Tuesday, April 26, 2011

Reflections

I have to admit that I've been in a bit of a funk.  Not depressed really, but maybe a bit overwhelmed with the magnitude of all that needs to be done. I go outside to bring in some wood and find myself pausing for long periods, smelling the air, watching the trees, looking at the sky between our pine/oak canopy and knowing that soon, I won't be able to do that anymore.  I know in my heart that I'll really miss it.  I've been in the Sierra's for 20 years this July…two decades.

 

I remember the two of us taking a drive up the Foresthill Road and about half way (I still remember the exact point) I knew this was it.  I turned to Norm and said "This is where I want to live".  It was just far enough away from the drama of Sacramento, but close enough to put up with a commute.
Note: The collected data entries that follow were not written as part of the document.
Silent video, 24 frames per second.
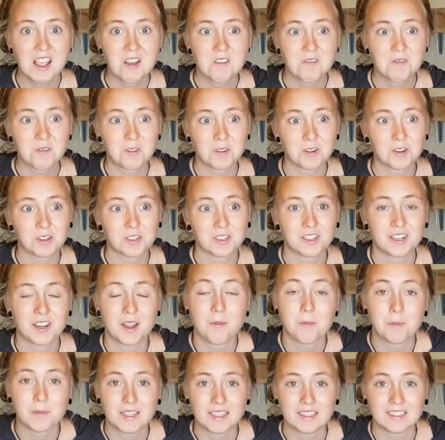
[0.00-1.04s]
for a
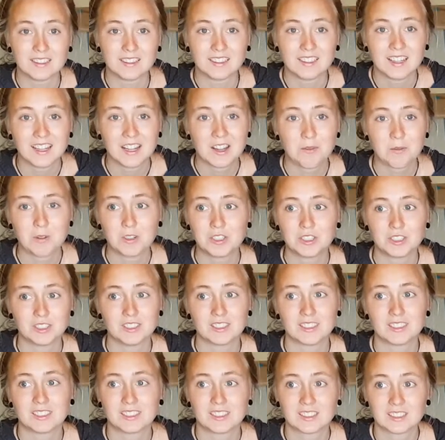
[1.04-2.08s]
meal, which
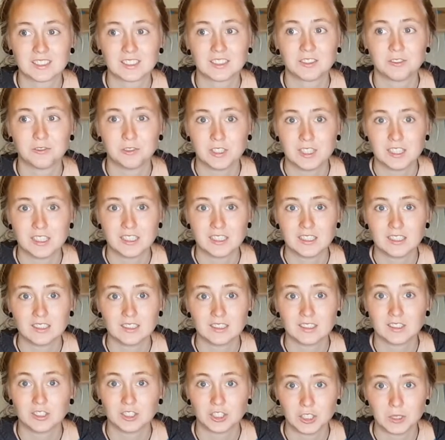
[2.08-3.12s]
is really
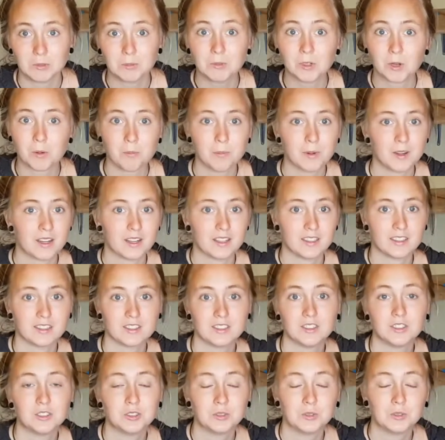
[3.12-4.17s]
cheap comparing
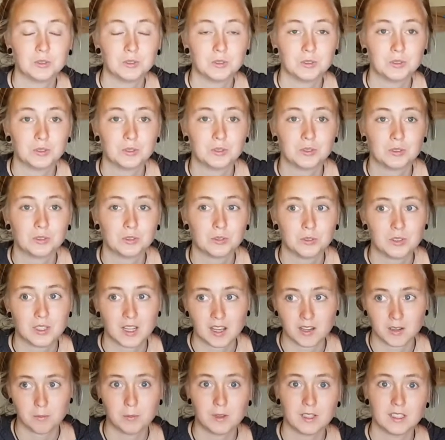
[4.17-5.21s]
to to the
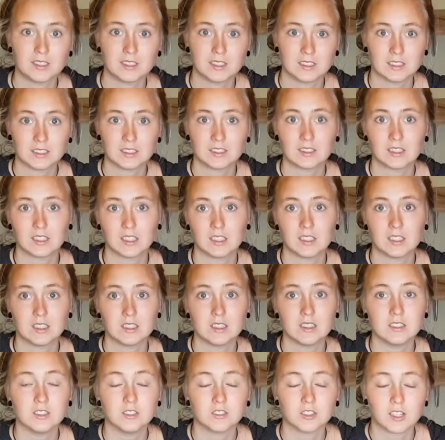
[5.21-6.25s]
other places
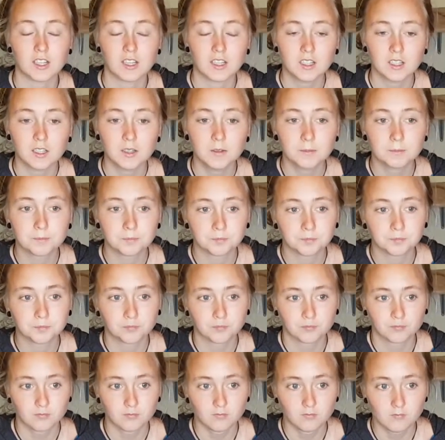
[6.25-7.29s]
here in Sri Lanka.
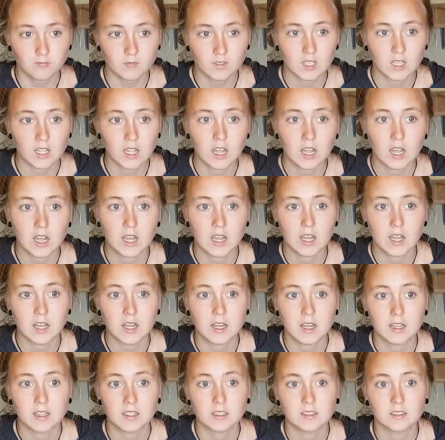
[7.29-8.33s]

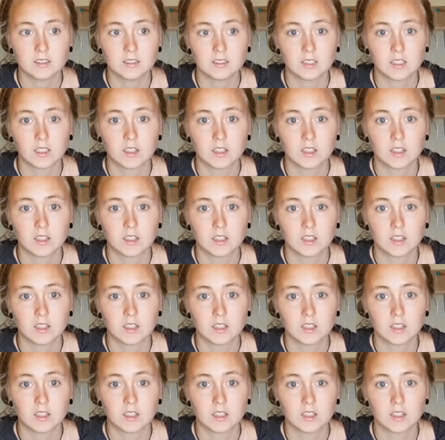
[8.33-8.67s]
And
When you find "home" you just know.  This small community welcomed us and took us in.  I love that they close down Main Street for the 4th of July parade.  I love that they throw fundraisers for local people in need.  I love that the community embraces and supports the schools and the little league teams. I love that complete strangers will wave to me from their front porch as I go walking by, but then they're not really strangers, are they?

 

But then I wake up, like today, and the sun is shining. I'm healthy, I have a job and a future, and I know everything will be ok. I'll make the occasional trek back to my mountain town and visit friends. I'll bring my Niece to visit her Uncle and we'll take time to play in the park. I guess the trick is to be "in" and enjoy the moment.